■ About this task: Please transcribe all of the entries exactly, leaving out any images.
--- --- ---
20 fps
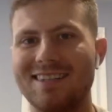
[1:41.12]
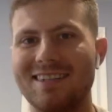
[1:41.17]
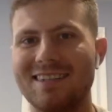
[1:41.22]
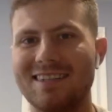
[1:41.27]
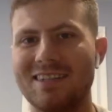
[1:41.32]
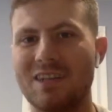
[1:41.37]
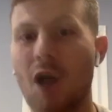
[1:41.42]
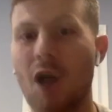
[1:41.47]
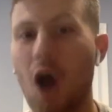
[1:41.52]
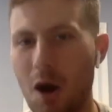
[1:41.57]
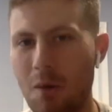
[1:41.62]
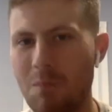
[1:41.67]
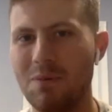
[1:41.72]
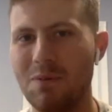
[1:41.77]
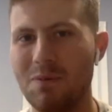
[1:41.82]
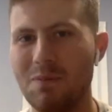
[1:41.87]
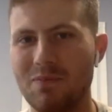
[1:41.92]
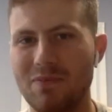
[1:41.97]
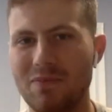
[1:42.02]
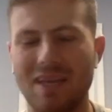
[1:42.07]
Cup,
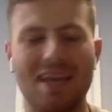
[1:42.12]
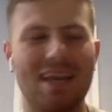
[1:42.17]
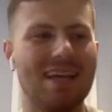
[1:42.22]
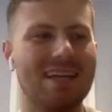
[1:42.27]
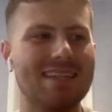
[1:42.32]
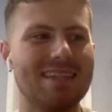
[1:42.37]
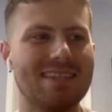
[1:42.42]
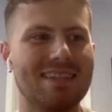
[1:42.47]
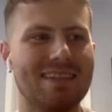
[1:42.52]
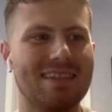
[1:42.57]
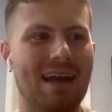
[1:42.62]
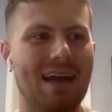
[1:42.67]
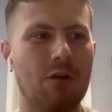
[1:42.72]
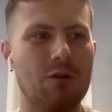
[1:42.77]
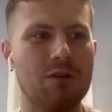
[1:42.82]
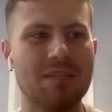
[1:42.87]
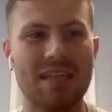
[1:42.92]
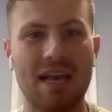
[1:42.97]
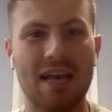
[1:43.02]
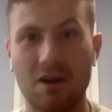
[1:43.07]
and that
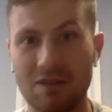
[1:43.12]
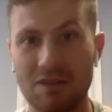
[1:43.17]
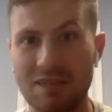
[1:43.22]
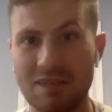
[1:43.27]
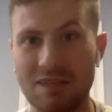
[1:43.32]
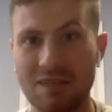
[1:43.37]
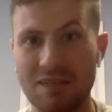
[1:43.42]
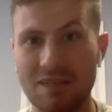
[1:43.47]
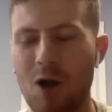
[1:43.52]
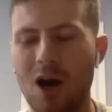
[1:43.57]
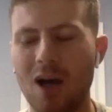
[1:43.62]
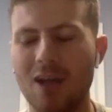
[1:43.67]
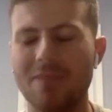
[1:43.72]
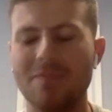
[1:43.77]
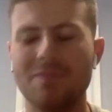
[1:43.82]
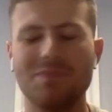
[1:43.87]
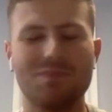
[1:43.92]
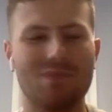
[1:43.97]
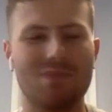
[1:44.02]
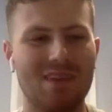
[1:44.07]
was held in
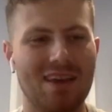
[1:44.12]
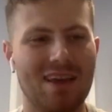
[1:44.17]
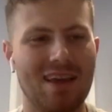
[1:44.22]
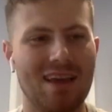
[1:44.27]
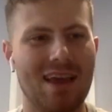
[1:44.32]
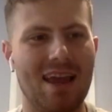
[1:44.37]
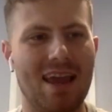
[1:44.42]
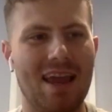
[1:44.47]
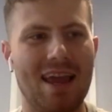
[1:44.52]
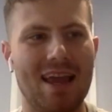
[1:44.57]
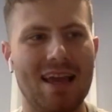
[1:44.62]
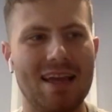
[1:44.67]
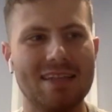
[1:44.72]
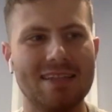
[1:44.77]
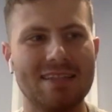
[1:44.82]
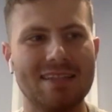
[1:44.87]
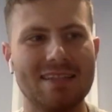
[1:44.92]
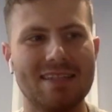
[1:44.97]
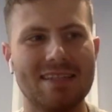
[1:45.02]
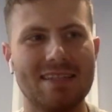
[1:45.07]
Iran,
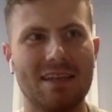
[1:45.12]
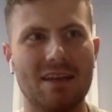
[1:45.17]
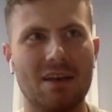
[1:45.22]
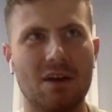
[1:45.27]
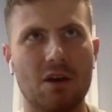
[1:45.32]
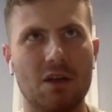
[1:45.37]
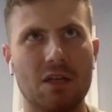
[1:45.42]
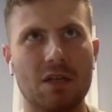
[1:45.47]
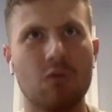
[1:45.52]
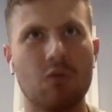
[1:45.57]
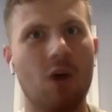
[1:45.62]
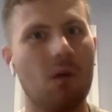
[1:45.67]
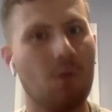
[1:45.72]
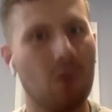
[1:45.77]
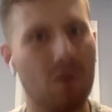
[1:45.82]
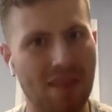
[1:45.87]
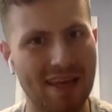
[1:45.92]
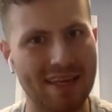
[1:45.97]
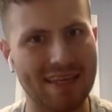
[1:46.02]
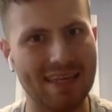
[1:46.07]
and Iran
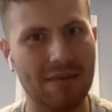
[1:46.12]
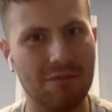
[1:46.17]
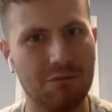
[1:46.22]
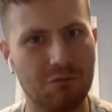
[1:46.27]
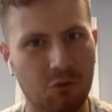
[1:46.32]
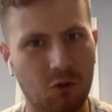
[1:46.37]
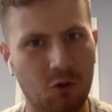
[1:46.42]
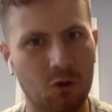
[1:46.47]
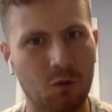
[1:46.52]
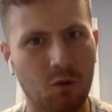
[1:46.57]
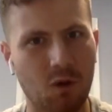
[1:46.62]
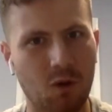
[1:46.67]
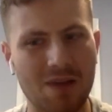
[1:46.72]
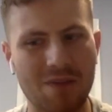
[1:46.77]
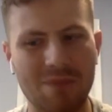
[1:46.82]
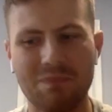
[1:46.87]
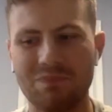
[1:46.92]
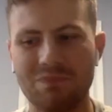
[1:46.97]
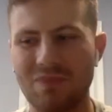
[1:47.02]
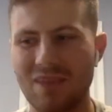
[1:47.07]
won that game
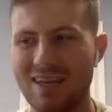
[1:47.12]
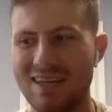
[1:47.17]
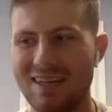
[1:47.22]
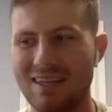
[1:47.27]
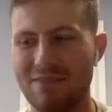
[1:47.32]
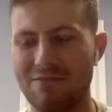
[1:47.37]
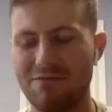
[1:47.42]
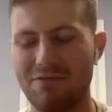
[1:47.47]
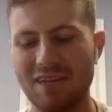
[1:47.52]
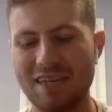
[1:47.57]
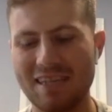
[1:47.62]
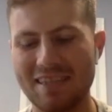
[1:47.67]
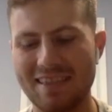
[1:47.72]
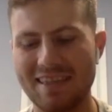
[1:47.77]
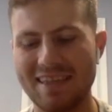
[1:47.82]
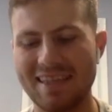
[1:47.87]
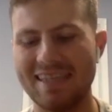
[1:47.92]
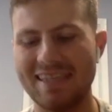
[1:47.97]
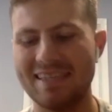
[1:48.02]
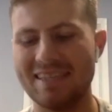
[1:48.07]
4-1. The funny
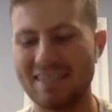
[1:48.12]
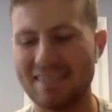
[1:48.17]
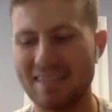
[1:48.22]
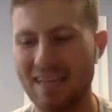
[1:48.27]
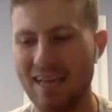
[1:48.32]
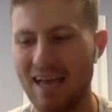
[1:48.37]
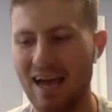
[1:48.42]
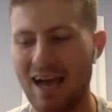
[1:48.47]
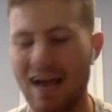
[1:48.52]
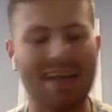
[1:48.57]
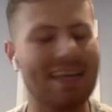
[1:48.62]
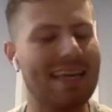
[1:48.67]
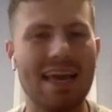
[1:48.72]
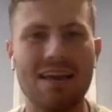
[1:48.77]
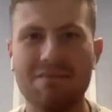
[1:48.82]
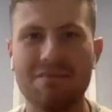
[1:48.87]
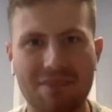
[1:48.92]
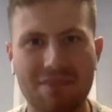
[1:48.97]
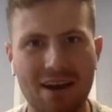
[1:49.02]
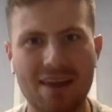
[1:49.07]
thing is, I
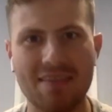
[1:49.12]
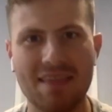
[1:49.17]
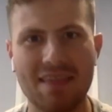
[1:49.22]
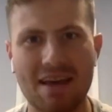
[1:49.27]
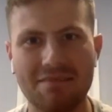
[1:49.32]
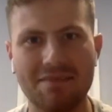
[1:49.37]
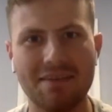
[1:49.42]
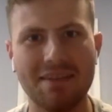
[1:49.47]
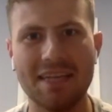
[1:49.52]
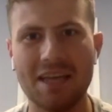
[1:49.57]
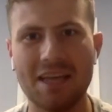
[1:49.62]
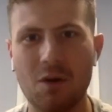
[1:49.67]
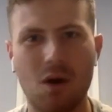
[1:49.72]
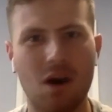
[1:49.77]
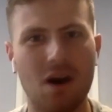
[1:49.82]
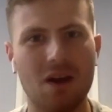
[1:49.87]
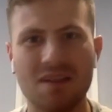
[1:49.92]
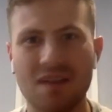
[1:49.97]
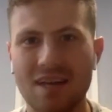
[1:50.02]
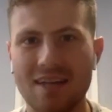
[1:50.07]
can't find that video
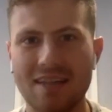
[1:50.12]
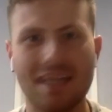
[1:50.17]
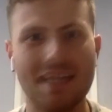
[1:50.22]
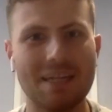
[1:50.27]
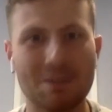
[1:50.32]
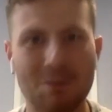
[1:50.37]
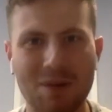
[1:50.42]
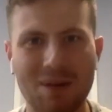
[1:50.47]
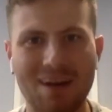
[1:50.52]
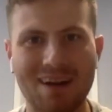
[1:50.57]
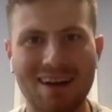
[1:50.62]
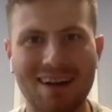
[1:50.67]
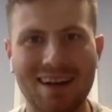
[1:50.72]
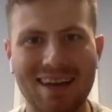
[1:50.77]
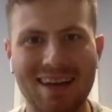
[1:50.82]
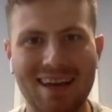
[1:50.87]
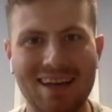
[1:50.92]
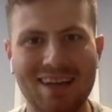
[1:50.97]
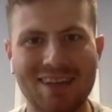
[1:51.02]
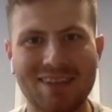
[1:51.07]
online anywhere.
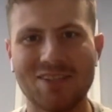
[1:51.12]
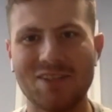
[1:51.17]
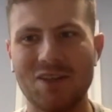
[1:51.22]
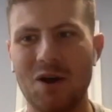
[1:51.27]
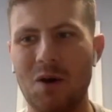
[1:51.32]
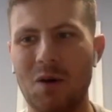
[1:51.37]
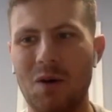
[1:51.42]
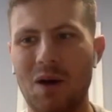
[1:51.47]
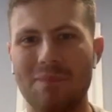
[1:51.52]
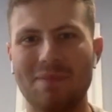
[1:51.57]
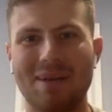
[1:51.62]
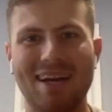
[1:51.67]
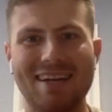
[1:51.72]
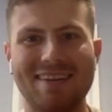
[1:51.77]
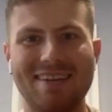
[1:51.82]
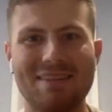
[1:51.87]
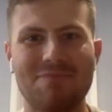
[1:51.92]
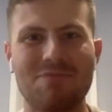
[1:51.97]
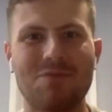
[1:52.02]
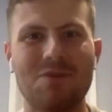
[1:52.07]
So I'm kind
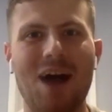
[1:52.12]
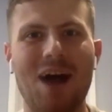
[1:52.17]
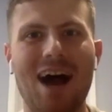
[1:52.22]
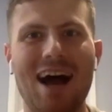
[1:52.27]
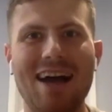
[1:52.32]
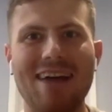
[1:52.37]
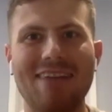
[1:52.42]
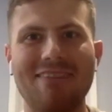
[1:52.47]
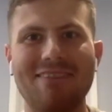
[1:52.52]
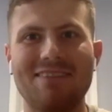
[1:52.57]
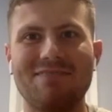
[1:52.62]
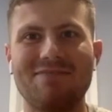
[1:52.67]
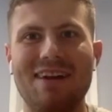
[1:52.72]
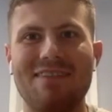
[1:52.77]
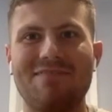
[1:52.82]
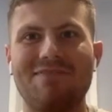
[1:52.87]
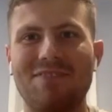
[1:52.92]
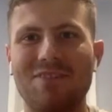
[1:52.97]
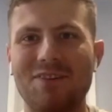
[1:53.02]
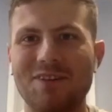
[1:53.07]
of deprived of
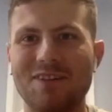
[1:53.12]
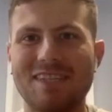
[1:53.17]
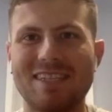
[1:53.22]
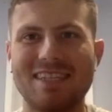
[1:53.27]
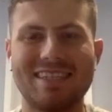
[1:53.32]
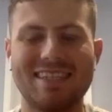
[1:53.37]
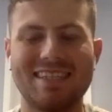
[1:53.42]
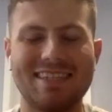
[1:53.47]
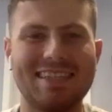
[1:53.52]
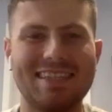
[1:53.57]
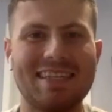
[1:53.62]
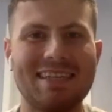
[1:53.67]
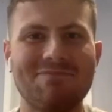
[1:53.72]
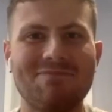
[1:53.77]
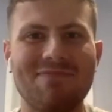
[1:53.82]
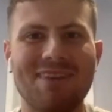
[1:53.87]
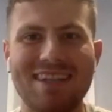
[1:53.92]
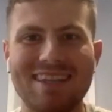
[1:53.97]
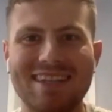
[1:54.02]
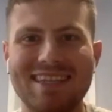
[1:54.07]
my first
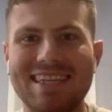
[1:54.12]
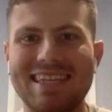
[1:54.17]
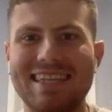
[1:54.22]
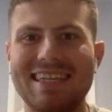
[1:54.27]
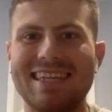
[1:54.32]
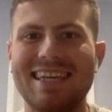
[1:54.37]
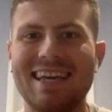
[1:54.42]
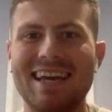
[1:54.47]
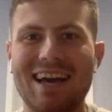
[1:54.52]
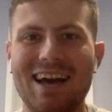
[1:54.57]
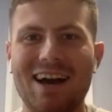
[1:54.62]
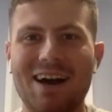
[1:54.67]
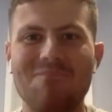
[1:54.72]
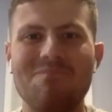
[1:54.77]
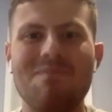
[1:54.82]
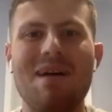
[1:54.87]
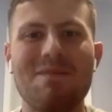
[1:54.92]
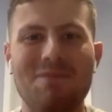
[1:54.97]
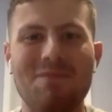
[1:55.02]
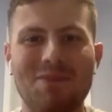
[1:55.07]
Team Melli
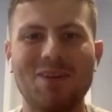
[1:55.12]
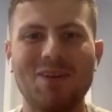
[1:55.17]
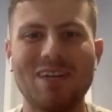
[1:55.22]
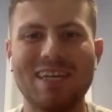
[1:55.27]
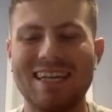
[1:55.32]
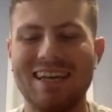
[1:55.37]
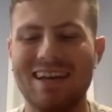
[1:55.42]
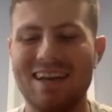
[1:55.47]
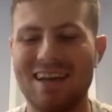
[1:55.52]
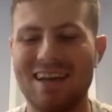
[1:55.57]
memory,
--- --- ---
■ Task solution:
20 fps
[1:41.12]
[1:41.17]
[1:41.22]
[1:41.27]
[1:41.32]
[1:41.37]
[1:41.42]
[1:41.47]
[1:41.52]
[1:41.57]
[1:41.62]
[1:41.67]
[1:41.72]
[1:41.77]
[1:41.82]
[1:41.87]
[1:41.92]
[1:41.97]
[1:42.02]
[1:42.07]
Cup,
[1:42.12]
[1:42.17]
[1:42.22]
[1:42.27]
[1:42.32]
[1:42.37]
[1:42.42]
[1:42.47]
[1:42.52]
[1:42.57]
[1:42.62]
[1:42.67]
[1:42.72]
[1:42.77]
[1:42.82]
[1:42.87]
[1:42.92]
[1:42.97]
[1:43.02]
[1:43.07]
and that
[1:43.12]
[1:43.17]
[1:43.22]
[1:43.27]
[1:43.32]
[1:43.37]
[1:43.42]
[1:43.47]
[1:43.52]
[1:43.57]
[1:43.62]
[1:43.67]
[1:43.72]
[1:43.77]
[1:43.82]
[1:43.87]
[1:43.92]
[1:43.97]
[1:44.02]
[1:44.07]
was held in
[1:44.12]
[1:44.17]
[1:44.22]
[1:44.27]
[1:44.32]
[1:44.37]
[1:44.42]
[1:44.47]
[1:44.52]
[1:44.57]
[1:44.62]
[1:44.67]
[1:44.72]
[1:44.77]
[1:44.82]
[1:44.87]
[1:44.92]
[1:44.97]
[1:45.02]
[1:45.07]
Iran,
[1:45.12]
[1:45.17]
[1:45.22]
[1:45.27]
[1:45.32]
[1:45.37]
[1:45.42]
[1:45.47]
[1:45.52]
[1:45.57]
[1:45.62]
[1:45.67]
[1:45.72]
[1:45.77]
[1:45.82]
[1:45.87]
[1:45.92]
[1:45.97]
[1:46.02]
[1:46.07]
and Iran
[1:46.12]
[1:46.17]
[1:46.22]
[1:46.27]
[1:46.32]
[1:46.37]
[1:46.42]
[1:46.47]
[1:46.52]
[1:46.57]
[1:46.62]
[1:46.67]
[1:46.72]
[1:46.77]
[1:46.82]
[1:46.87]
[1:46.92]
[1:46.97]
[1:47.02]
[1:47.07]
won that game
[1:47.12]
[1:47.17]
[1:47.22]
[1:47.27]
[1:47.32]
[1:47.37]
[1:47.42]
[1:47.47]
[1:47.52]
[1:47.57]
[1:47.62]
[1:47.67]
[1:47.72]
[1:47.77]
[1:47.82]
[1:47.87]
[1:47.92]
[1:47.97]
[1:48.02]
[1:48.07]
4-1. The funny
[1:48.12]
[1:48.17]
[1:48.22]
[1:48.27]
[1:48.32]
[1:48.37]
[1:48.42]
[1:48.47]
[1:48.52]
[1:48.57]
[1:48.62]
[1:48.67]
[1:48.72]
[1:48.77]
[1:48.82]
[1:48.87]
[1:48.92]
[1:48.97]
[1:49.02]
[1:49.07]
thing is, I
[1:49.12]
[1:49.17]
[1:49.22]
[1:49.27]
[1:49.32]
[1:49.37]
[1:49.42]
[1:49.47]
[1:49.52]
[1:49.57]
[1:49.62]
[1:49.67]
[1:49.72]
[1:49.77]
[1:49.82]
[1:49.87]
[1:49.92]
[1:49.97]
[1:50.02]
[1:50.07]
can't find that video
[1:50.12]
[1:50.17]
[1:50.22]
[1:50.27]
[1:50.32]
[1:50.37]
[1:50.42]
[1:50.47]
[1:50.52]
[1:50.57]
[1:50.62]
[1:50.67]
[1:50.72]
[1:50.77]
[1:50.82]
[1:50.87]
[1:50.92]
[1:50.97]
[1:51.02]
[1:51.07]
online anywhere.
[1:51.12]
[1:51.17]
[1:51.22]
[1:51.27]
[1:51.32]
[1:51.37]
[1:51.42]
[1:51.47]
[1:51.52]
[1:51.57]
[1:51.62]
[1:51.67]
[1:51.72]
[1:51.77]
[1:51.82]
[1:51.87]
[1:51.92]
[1:51.97]
[1:52.02]
[1:52.07]
So I'm kind
[1:52.12]
[1:52.17]
[1:52.22]
[1:52.27]
[1:52.32]
[1:52.37]
[1:52.42]
[1:52.47]
[1:52.52]
[1:52.57]
[1:52.62]
[1:52.67]
[1:52.72]
[1:52.77]
[1:52.82]
[1:52.87]
[1:52.92]
[1:52.97]
[1:53.02]
[1:53.07]
of deprived of
[1:53.12]
[1:53.17]
[1:53.22]
[1:53.27]
[1:53.32]
[1:53.37]
[1:53.42]
[1:53.47]
[1:53.52]
[1:53.57]
[1:53.62]
[1:53.67]
[1:53.72]
[1:53.77]
[1:53.82]
[1:53.87]
[1:53.92]
[1:53.97]
[1:54.02]
[1:54.07]
my first
[1:54.12]
[1:54.17]
[1:54.22]
[1:54.27]
[1:54.32]
[1:54.37]
[1:54.42]
[1:54.47]
[1:54.52]
[1:54.57]
[1:54.62]
[1:54.67]
[1:54.72]
[1:54.77]
[1:54.82]
[1:54.87]
[1:54.92]
[1:54.97]
[1:55.02]
[1:55.07]
Team Melli
[1:55.12]
[1:55.17]
[1:55.22]
[1:55.27]
[1:55.32]
[1:55.37]
[1:55.42]
[1:55.47]
[1:55.52]
[1:55.57]
memory,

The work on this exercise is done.